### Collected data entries
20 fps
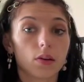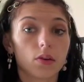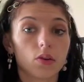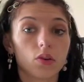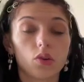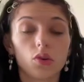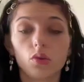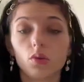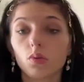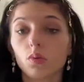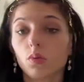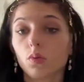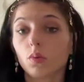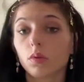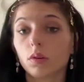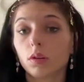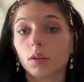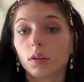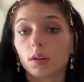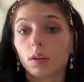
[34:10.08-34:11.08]

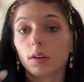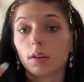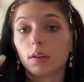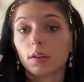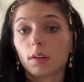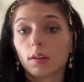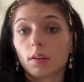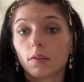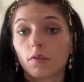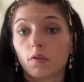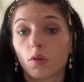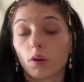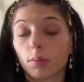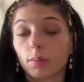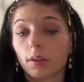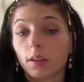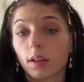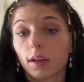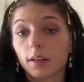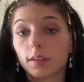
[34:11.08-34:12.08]
new
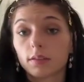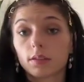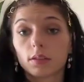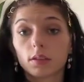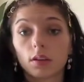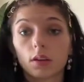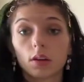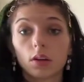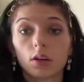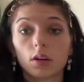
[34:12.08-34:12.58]
formulas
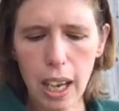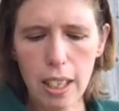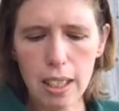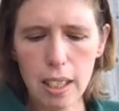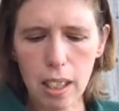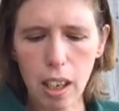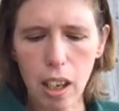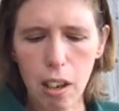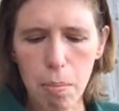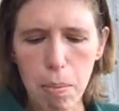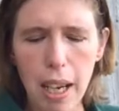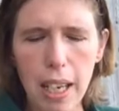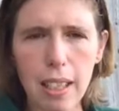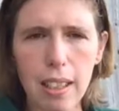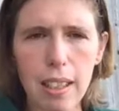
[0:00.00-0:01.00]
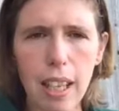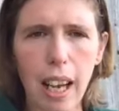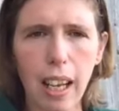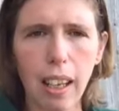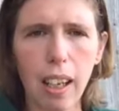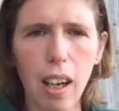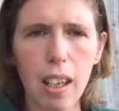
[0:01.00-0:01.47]
that's the kind of main
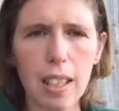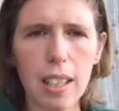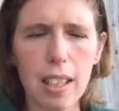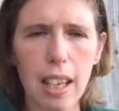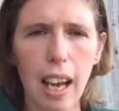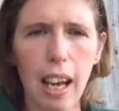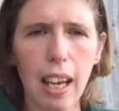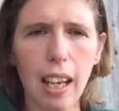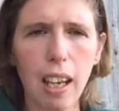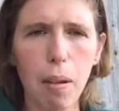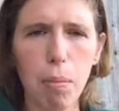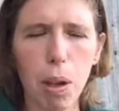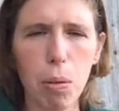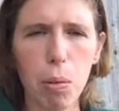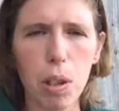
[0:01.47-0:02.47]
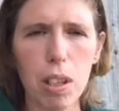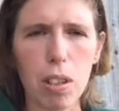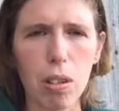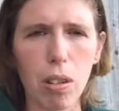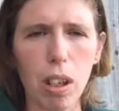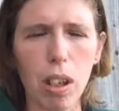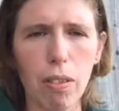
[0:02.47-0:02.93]
thing I'd say, my
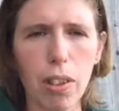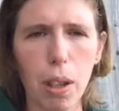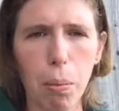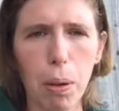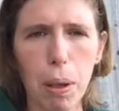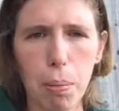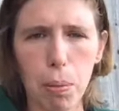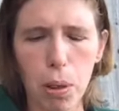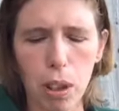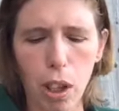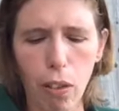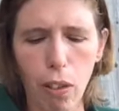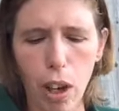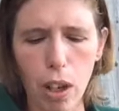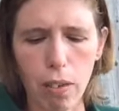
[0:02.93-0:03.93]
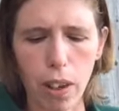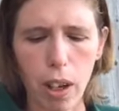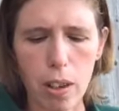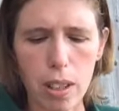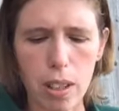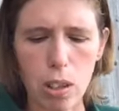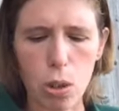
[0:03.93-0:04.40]
words on kind of young people with
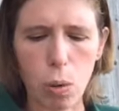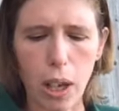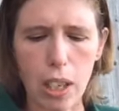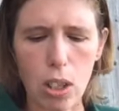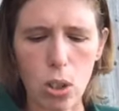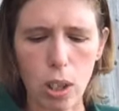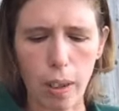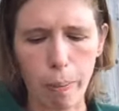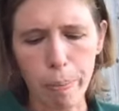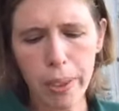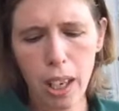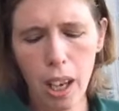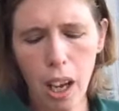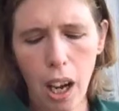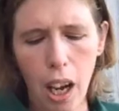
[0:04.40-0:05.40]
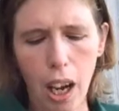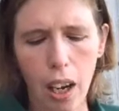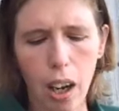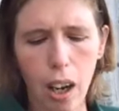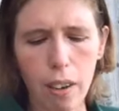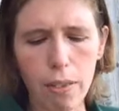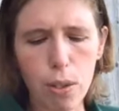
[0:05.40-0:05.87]
coronavirus situation.
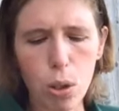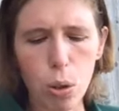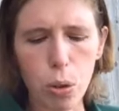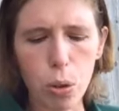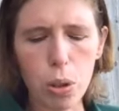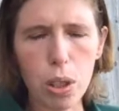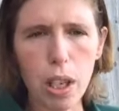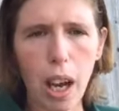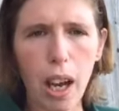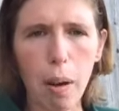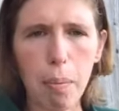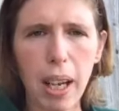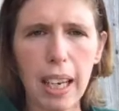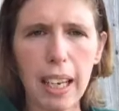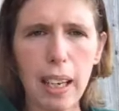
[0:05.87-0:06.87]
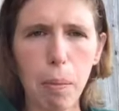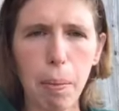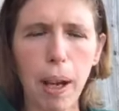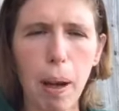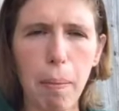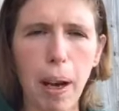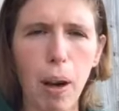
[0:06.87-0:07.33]
And I've talked a little
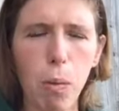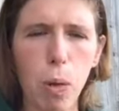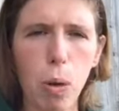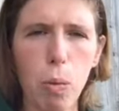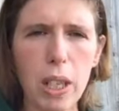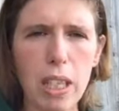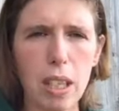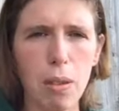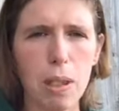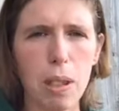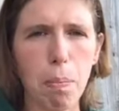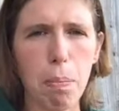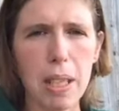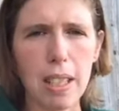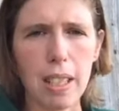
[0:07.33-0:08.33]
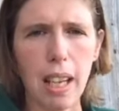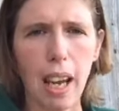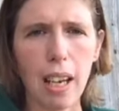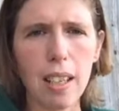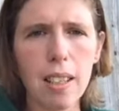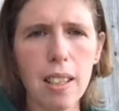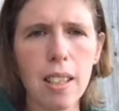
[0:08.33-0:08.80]
bit about what we do as a
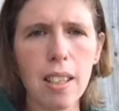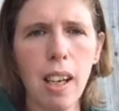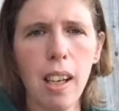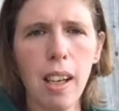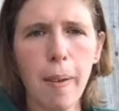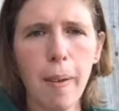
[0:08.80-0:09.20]
business.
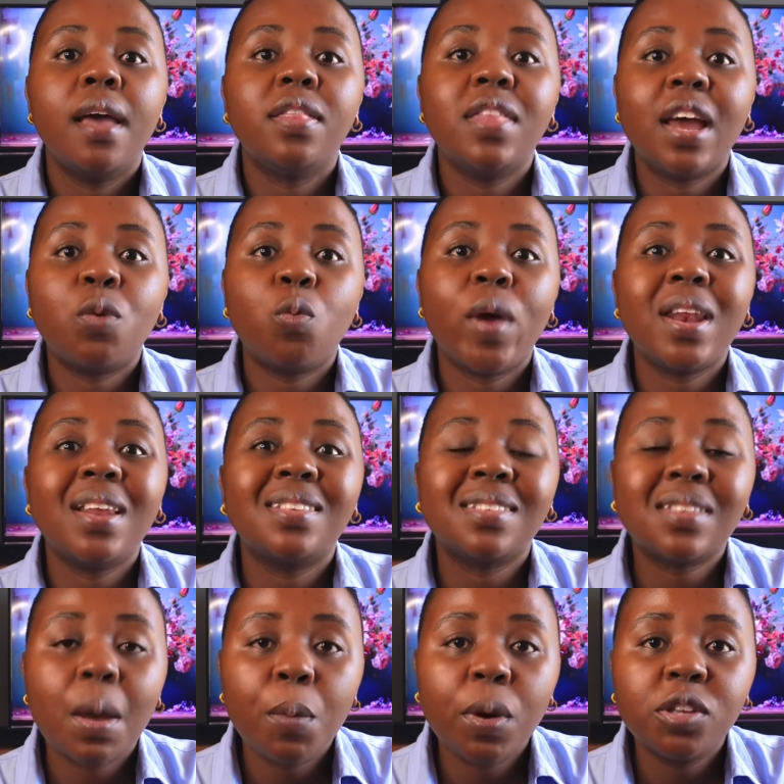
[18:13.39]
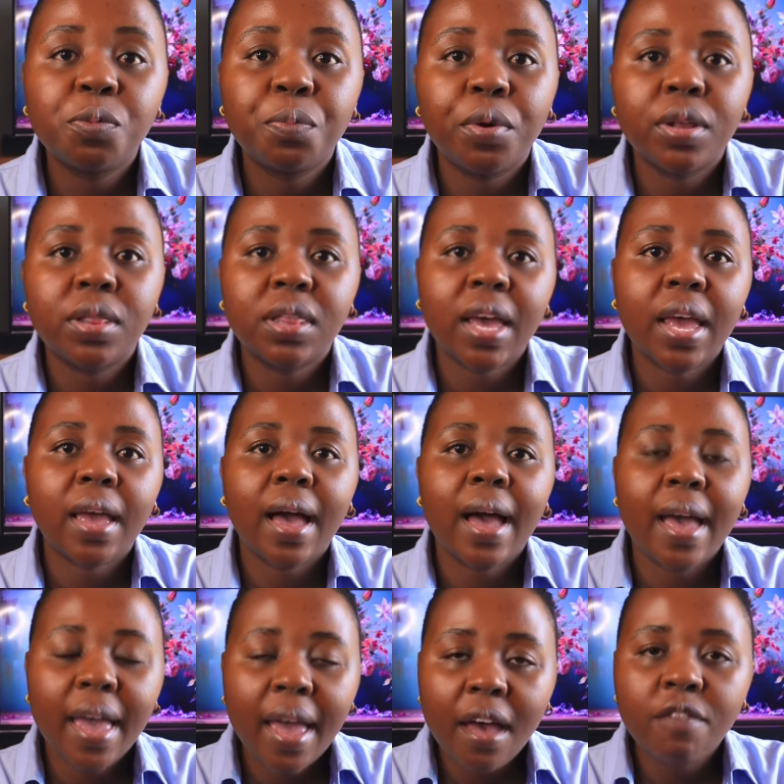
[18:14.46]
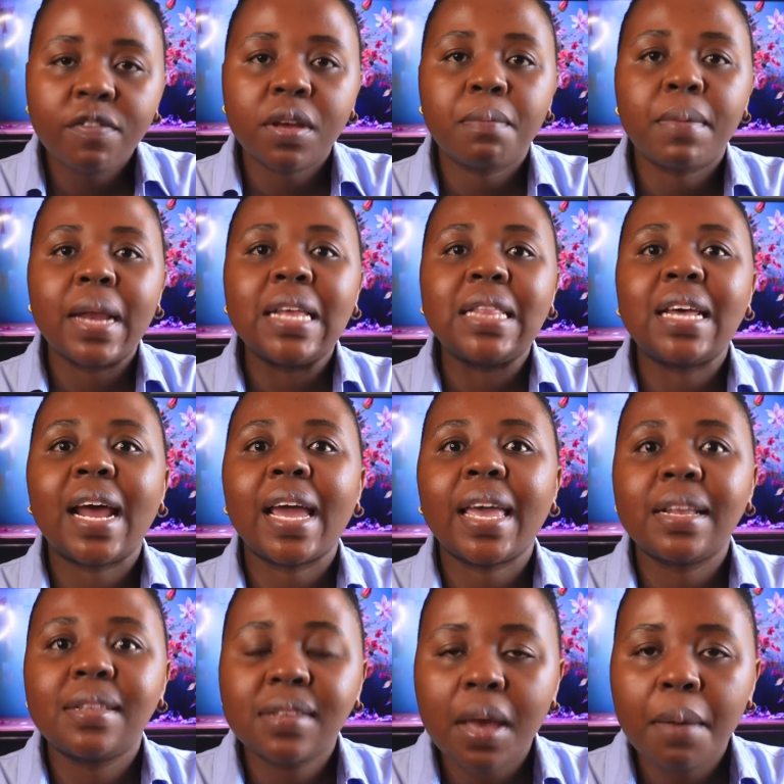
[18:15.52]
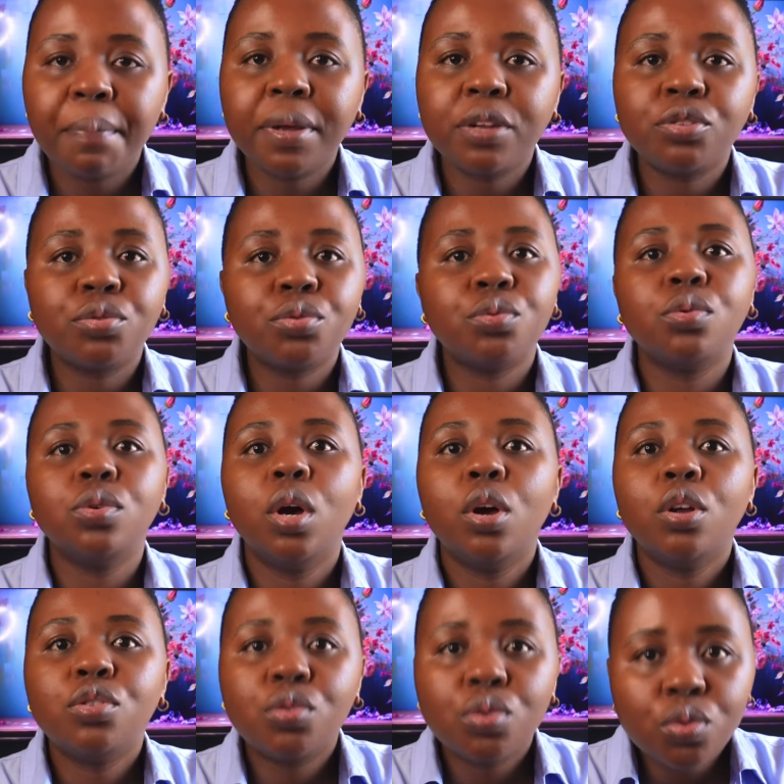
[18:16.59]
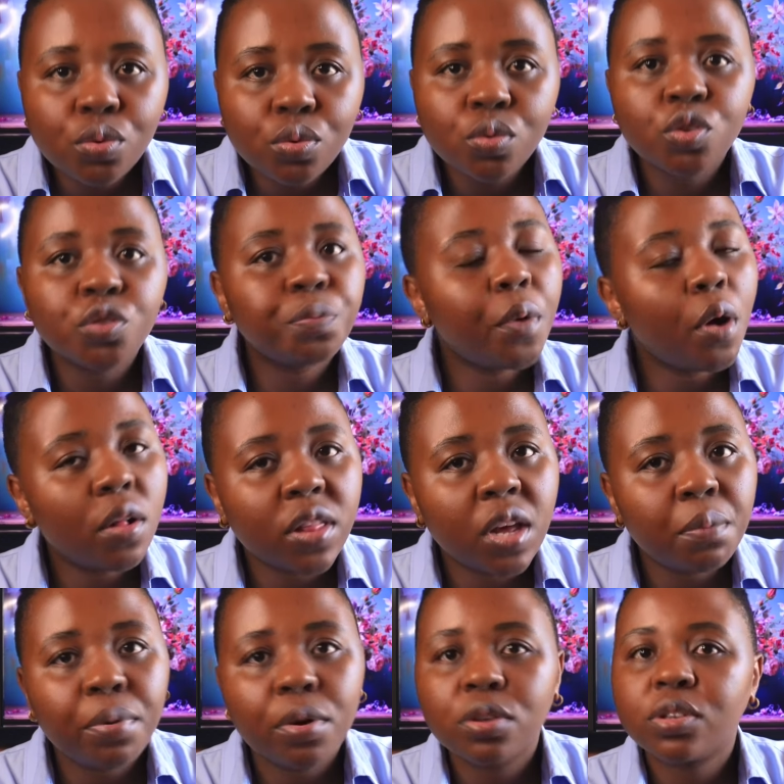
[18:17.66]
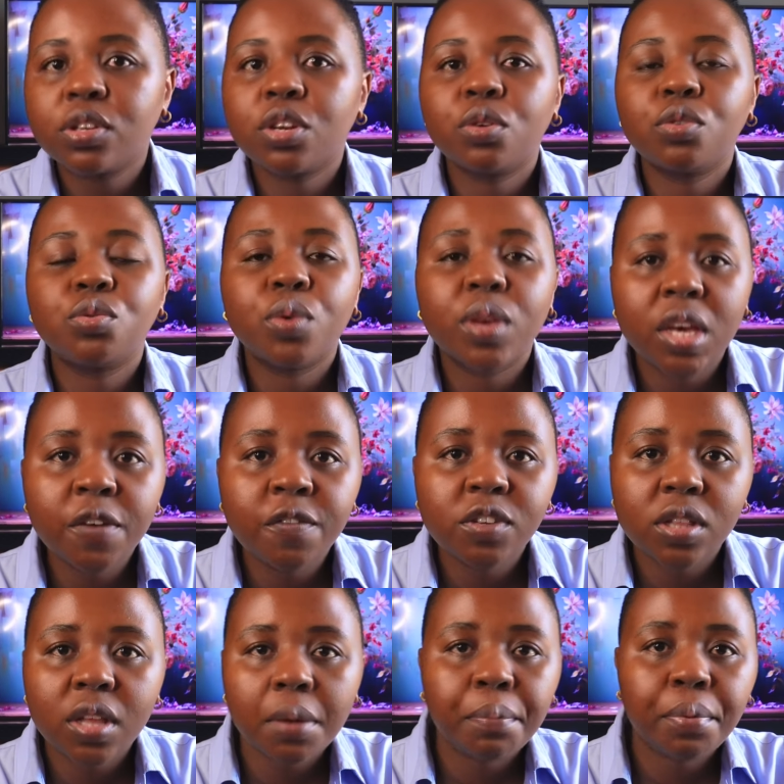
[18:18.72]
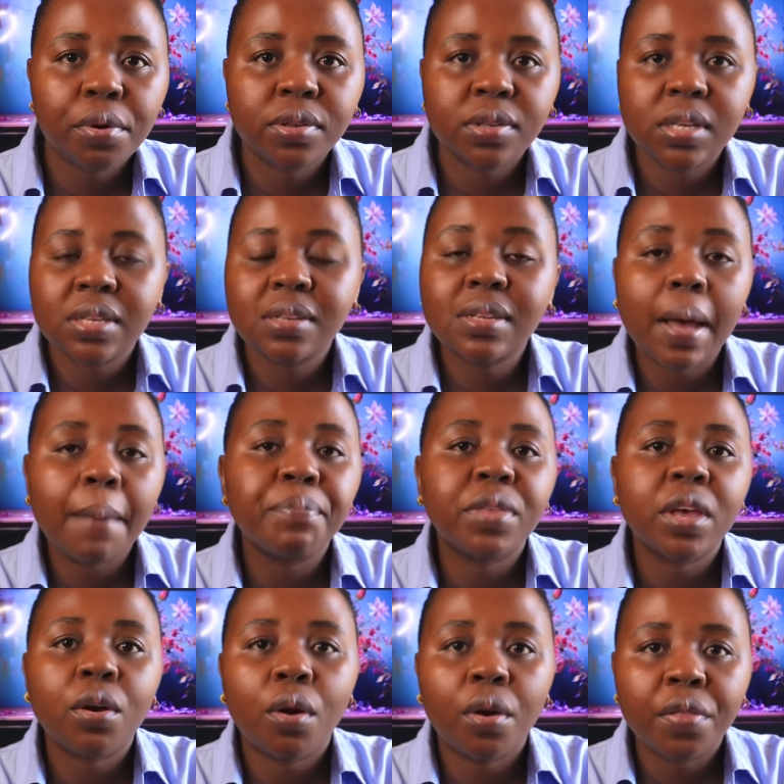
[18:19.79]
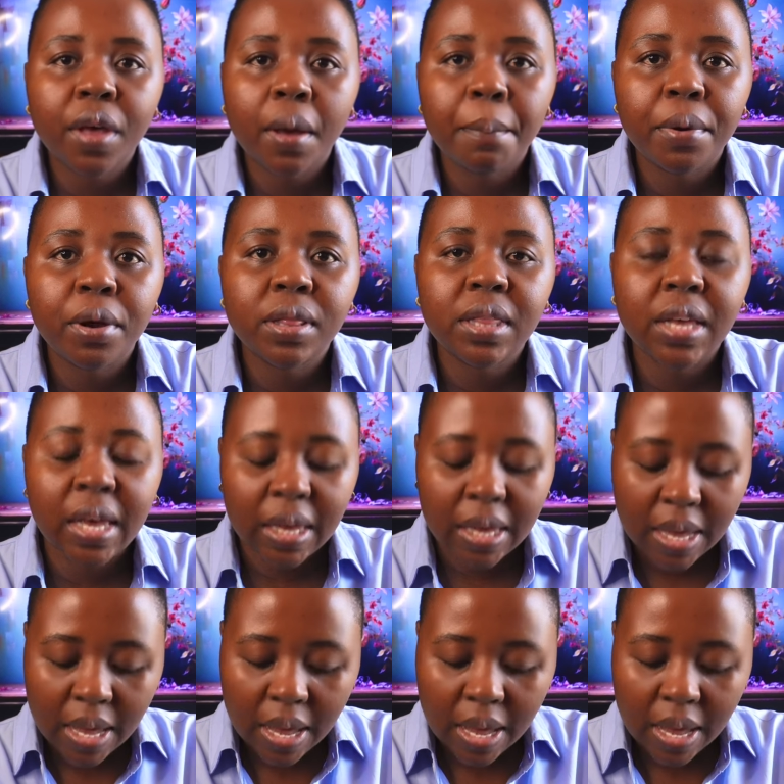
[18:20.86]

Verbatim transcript: that when it's someone's birthday, I have that money that I can tap into to spoil that person or to gift that person something on their birthday.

### REQUIREMENT
Could you print all the entries exactly as they stand, with the pictures left out?

### TASK SOLUTION
20 fps
[34:10.08-34:11.08]

[34:11.08-34:12.08]
new
[34:12.08-34:12.58]
formulas
[0:00.00-0:01.00]
[0:01.00-0:01.47]
that's the kind of main
[0:01.47-0:02.47]
[0:02.47-0:02.93]
thing I'd say, my
[0:02.93-0:03.93]
[0:03.93-0:04.40]
words on kind of young people with
[0:04.40-0:05.40]
[0:05.40-0:05.87]
coronavirus situation.
[0:05.87-0:06.87]
[0:06.87-0:07.33]
And I've talked a little
[0:07.33-0:08.33]
[0:08.33-0:08.80]
bit about what we do as a
[0:08.80-0:09.20]
business.
[18:13.39]
[18:14.46]
[18:15.52]
[18:16.59]
[18:17.66]
[18:18.72]
[18:19.79]
[18:20.86]

Verbatim transcript: that when it's someone's birthday, I have that money that I can tap into to spoil that person or to gift that person something on their birthday.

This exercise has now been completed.